**Assignment:**
Scan the records for the line containing "[0:11.00-0:12.00]". From there through the last line, write out each line exactly.

------ Records for this task ------

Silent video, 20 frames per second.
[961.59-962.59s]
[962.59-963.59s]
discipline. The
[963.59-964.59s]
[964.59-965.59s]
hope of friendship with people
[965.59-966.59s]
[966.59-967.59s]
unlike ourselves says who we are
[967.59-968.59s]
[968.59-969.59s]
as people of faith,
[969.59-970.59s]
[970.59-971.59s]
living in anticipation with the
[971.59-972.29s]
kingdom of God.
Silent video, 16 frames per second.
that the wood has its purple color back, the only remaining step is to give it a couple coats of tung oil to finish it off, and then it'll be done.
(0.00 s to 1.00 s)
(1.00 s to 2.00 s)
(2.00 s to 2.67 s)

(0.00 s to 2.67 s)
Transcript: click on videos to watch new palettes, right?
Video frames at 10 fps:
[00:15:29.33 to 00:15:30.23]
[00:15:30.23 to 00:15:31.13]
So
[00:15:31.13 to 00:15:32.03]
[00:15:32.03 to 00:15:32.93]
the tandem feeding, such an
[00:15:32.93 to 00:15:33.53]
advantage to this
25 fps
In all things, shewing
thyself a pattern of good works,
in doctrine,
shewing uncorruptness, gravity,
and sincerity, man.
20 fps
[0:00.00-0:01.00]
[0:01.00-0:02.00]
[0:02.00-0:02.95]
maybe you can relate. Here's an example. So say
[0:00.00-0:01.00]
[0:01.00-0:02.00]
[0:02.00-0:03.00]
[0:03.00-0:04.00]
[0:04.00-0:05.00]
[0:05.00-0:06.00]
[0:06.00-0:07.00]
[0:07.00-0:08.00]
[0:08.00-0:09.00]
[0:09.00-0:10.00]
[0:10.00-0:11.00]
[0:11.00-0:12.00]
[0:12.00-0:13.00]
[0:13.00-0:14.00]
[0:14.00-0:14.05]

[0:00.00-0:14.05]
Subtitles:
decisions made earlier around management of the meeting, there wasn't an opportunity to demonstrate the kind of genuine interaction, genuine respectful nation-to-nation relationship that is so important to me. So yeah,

------

**Solution to the problem:**
[0:11.00-0:12.00]
[0:12.00-0:13.00]
[0:13.00-0:14.00]
[0:14.00-0:14.05]

[0:00.00-0:14.05]
Subtitles:
decisions made earlier around management of the meeting, there wasn't an opportunity to demonstrate the kind of genuine interaction, genuine respectful nation-to-nation relationship that is so important to me. So yeah,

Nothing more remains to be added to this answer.